Lots of good suggestions here, thank you I’ll read up on suggested episodes on Columbo fan blogs to make a choice.
Just to wrap this up, the one with Ross Martin is Suitable for Framing mentioned above, and the one with Laurence Harvey is The Most Dangerous Match. I didn’t particularly like the latter either, but I think it had a nice clue in a witness’ recollection of who made the first move in a chess game in a restaurant - this allowed Columbo to conclude who was playing White in that match, which became of relevance later on.
My favorite one is Blueprint for Murder because it has the sweetest schadenfreude. When the killer opens up the car trunk and BAM! all the floodlights come on to reveal Columbo and a group of uniformed officers waiting for him, it’s just divine. That’s the one I’d recommend starting with. It also has some good comedy where Columbo tackles the Los Angeles City bureaucracy.
I can’t watch Forgotten Lady anymore since I lost my mom to early-onset Alzheimer’s. It’s a good episode, but I just can’t do it.
Despite the fact that the episode is @terentii’s favorite, I think it would be a terrible intro episode anyway.
The tried-and-true formula is enjoying the delicious shadenfreude of watching the smug, entitled, a-hole killer think they fooled Columbo and got away with the perfect murder, when actually Columbo is quietly outsmarting them at every turn. Doesn’t work nearly as well when the killer is a sympathetic figure of pity.
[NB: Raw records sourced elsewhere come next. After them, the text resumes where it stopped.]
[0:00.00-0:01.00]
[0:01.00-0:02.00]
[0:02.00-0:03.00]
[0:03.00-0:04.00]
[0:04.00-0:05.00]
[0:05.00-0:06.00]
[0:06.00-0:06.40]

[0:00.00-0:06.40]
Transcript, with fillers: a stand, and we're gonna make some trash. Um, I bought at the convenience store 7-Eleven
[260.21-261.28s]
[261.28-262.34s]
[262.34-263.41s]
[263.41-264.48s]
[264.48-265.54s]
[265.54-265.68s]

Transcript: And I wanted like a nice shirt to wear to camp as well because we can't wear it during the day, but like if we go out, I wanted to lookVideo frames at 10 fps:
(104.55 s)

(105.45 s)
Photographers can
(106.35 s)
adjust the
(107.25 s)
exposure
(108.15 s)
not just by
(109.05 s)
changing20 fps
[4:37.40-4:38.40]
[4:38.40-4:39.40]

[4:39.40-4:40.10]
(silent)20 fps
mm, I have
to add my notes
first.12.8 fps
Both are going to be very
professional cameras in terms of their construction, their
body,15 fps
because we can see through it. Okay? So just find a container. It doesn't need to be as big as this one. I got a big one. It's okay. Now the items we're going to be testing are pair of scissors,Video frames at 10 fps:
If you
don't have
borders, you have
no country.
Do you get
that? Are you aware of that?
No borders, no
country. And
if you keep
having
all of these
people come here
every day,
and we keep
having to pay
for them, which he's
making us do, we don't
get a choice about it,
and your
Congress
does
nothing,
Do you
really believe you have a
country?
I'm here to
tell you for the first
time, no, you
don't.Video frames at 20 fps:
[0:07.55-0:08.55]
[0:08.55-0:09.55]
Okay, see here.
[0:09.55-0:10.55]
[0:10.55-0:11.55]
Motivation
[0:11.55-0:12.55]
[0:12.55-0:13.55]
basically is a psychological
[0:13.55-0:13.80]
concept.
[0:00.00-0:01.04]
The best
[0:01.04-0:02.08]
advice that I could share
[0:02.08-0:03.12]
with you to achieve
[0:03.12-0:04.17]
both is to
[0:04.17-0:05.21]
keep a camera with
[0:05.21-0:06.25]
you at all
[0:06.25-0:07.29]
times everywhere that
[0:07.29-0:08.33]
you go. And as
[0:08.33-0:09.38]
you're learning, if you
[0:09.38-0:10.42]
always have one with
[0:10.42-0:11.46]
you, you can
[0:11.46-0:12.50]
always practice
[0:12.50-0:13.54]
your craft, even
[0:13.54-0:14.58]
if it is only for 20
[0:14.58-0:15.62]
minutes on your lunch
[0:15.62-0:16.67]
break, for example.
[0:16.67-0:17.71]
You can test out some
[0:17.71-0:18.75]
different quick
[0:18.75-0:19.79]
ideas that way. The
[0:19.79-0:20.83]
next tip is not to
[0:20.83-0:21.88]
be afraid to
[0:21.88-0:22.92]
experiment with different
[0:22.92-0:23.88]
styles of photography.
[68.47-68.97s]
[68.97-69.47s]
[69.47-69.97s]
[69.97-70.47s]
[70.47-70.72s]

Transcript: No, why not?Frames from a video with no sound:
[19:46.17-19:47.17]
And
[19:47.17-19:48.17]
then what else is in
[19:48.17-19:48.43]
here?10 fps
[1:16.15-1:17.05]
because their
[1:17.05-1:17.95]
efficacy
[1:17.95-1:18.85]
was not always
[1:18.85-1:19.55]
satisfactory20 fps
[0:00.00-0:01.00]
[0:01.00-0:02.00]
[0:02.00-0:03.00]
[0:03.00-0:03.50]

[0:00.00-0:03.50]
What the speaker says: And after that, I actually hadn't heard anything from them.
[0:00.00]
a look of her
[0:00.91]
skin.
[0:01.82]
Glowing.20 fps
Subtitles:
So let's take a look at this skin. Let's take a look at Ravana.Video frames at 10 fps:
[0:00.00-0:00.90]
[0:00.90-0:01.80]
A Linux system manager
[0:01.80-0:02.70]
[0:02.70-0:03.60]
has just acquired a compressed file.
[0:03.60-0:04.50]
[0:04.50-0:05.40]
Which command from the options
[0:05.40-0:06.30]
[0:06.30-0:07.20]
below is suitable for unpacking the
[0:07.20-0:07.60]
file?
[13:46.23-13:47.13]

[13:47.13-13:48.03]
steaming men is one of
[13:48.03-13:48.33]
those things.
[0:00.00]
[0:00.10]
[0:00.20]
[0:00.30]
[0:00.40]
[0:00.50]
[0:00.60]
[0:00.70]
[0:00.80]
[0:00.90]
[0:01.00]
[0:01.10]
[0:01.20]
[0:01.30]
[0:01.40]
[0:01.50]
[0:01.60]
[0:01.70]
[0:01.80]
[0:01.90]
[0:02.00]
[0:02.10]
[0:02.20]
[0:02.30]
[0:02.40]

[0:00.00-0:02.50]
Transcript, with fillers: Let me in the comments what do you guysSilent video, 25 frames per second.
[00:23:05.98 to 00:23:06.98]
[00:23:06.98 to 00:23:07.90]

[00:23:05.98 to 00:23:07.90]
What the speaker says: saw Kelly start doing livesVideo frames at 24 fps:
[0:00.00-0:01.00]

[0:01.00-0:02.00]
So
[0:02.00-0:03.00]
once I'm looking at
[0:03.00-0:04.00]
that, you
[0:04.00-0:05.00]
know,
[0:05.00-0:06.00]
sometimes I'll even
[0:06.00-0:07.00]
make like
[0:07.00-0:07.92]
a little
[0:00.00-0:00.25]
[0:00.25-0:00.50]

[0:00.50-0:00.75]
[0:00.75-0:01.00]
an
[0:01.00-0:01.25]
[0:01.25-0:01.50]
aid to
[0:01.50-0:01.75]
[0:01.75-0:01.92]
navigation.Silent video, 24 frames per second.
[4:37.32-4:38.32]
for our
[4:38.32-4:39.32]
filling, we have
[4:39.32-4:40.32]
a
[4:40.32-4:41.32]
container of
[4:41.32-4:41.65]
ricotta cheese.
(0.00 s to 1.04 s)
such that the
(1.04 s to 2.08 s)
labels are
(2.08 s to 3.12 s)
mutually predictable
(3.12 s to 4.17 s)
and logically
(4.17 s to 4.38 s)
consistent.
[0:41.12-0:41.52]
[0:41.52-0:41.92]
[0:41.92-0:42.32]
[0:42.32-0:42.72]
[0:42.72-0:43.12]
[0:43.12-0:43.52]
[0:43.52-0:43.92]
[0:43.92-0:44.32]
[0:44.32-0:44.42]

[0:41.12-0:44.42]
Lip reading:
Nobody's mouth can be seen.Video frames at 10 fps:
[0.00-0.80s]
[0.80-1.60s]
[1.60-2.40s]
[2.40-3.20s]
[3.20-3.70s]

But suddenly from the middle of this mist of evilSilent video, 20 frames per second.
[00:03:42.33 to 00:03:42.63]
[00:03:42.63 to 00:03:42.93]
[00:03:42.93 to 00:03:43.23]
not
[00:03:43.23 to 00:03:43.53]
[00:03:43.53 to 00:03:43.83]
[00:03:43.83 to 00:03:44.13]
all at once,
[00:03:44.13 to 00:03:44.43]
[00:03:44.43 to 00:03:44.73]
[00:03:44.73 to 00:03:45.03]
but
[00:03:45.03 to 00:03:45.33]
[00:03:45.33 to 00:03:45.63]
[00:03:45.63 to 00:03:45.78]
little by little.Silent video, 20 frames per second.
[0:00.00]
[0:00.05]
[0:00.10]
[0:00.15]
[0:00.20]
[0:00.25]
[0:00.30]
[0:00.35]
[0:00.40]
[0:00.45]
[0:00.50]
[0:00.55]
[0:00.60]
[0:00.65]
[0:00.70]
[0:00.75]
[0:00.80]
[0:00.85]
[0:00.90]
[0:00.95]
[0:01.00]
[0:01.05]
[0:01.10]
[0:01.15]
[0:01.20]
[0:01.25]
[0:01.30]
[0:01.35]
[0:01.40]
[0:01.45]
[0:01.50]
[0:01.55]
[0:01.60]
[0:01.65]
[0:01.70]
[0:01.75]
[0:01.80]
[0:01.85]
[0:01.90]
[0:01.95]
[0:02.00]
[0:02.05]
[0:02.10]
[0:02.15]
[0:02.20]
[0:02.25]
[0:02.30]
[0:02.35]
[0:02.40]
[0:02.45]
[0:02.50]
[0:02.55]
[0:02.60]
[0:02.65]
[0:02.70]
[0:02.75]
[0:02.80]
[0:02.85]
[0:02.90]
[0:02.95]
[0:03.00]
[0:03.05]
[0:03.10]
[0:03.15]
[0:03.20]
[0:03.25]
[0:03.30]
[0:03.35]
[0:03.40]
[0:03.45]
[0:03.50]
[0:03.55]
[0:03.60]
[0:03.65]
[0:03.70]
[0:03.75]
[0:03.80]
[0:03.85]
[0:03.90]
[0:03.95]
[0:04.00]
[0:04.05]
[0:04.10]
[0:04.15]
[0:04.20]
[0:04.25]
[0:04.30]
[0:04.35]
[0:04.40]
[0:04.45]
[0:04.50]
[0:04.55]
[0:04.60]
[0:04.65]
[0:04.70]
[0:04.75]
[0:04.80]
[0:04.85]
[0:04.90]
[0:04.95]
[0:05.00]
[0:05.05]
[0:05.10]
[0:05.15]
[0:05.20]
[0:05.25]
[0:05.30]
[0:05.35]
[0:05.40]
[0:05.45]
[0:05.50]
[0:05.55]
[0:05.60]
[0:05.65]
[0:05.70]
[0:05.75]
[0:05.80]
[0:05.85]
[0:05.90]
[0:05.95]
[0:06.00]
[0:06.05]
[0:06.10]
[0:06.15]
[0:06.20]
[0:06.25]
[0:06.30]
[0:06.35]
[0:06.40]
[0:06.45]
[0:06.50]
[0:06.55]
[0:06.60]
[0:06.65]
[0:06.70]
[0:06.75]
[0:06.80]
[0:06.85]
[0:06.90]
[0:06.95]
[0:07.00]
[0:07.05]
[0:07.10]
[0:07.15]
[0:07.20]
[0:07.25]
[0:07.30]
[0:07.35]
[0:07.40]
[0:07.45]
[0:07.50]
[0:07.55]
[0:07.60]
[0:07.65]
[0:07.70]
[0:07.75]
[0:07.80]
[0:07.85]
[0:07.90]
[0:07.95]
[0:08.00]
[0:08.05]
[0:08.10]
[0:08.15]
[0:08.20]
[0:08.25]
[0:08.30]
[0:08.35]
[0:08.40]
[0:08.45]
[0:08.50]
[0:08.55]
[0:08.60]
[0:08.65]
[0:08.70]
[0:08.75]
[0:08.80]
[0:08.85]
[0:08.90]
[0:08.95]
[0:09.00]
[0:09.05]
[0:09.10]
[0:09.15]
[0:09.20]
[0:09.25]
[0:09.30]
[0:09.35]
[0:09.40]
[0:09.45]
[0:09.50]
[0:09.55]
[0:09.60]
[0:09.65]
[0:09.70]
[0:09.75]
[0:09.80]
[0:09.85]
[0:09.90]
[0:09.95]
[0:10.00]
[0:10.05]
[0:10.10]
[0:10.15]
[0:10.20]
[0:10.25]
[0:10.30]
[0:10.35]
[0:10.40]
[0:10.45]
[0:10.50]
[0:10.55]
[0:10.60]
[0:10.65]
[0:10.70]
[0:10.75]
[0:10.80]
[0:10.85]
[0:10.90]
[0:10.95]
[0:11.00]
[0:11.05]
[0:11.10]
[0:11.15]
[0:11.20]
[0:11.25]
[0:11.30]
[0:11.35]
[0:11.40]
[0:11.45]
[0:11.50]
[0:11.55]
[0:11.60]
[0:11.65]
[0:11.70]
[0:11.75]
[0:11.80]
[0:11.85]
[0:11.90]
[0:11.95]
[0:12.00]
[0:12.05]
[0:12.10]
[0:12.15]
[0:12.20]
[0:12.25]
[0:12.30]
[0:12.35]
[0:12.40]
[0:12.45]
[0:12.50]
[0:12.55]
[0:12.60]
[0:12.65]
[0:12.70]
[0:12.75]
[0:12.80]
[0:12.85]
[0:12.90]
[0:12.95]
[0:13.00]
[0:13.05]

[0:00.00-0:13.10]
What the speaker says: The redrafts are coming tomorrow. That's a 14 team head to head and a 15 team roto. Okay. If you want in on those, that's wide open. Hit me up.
I watched the whole 1970s Columbo run on Freevee (through Prime) recently and A Friend in Need had probably my favourite ending. Columbo’s gotcha moment is priceless.
Any Old Port in a Storm is also excellent; you can tell Falk and Pleasance were having a lot of fun with that one. They are both superb.
I know that later-era Colombo can be less good, but Columbo Goes to College (1990) is still one of my favorites in the whole series. Just of the smugness of the two murderers is enough to make it great, but you also get a delightful return of Robert Culp.
Were those all murderers who commit a secondary murder to try to cover up the first murder? I remember that happened a not insignificant number of times.
Then there were the murderers who tried to knock off Columbo when they realized he was onto them. I can think of two off the top of my head-- Murder Under Glass, where Louis Jordan tries to poison Columbo with a rigged wine opener (but Columbo marked the poisoned opener, so it was really a trap he set up to bust Jordan).
In Columbo Goes to the Guillotine, Columbo allows a magician to try a guillotine trick on him, that had ‘acidentally’ killed the victim. There was a switch for ‘real blade / fake blade’ so the blade would convincingly cut through a melon, but not a real human head. The magician had reversed the labels on the switch for the original murder. Columbo switched them back. This was pretty ballsy on Columbo’s part, and not too believable, because this trap Columbo set depended on the murderer definitely attempting to murder him. If the murderer had decided, I don’t know, maybe it’s not such a good idea to try to off a police detective, and had attempted to set the switch to what he thought was ‘fake blade’, it woulda been curtains for Columbo.
The first two that come to mind in the category of “secondary murders” are “Negative Reaction” and “A Deadly State of Mind.” The third is “Dagger of the Mind.”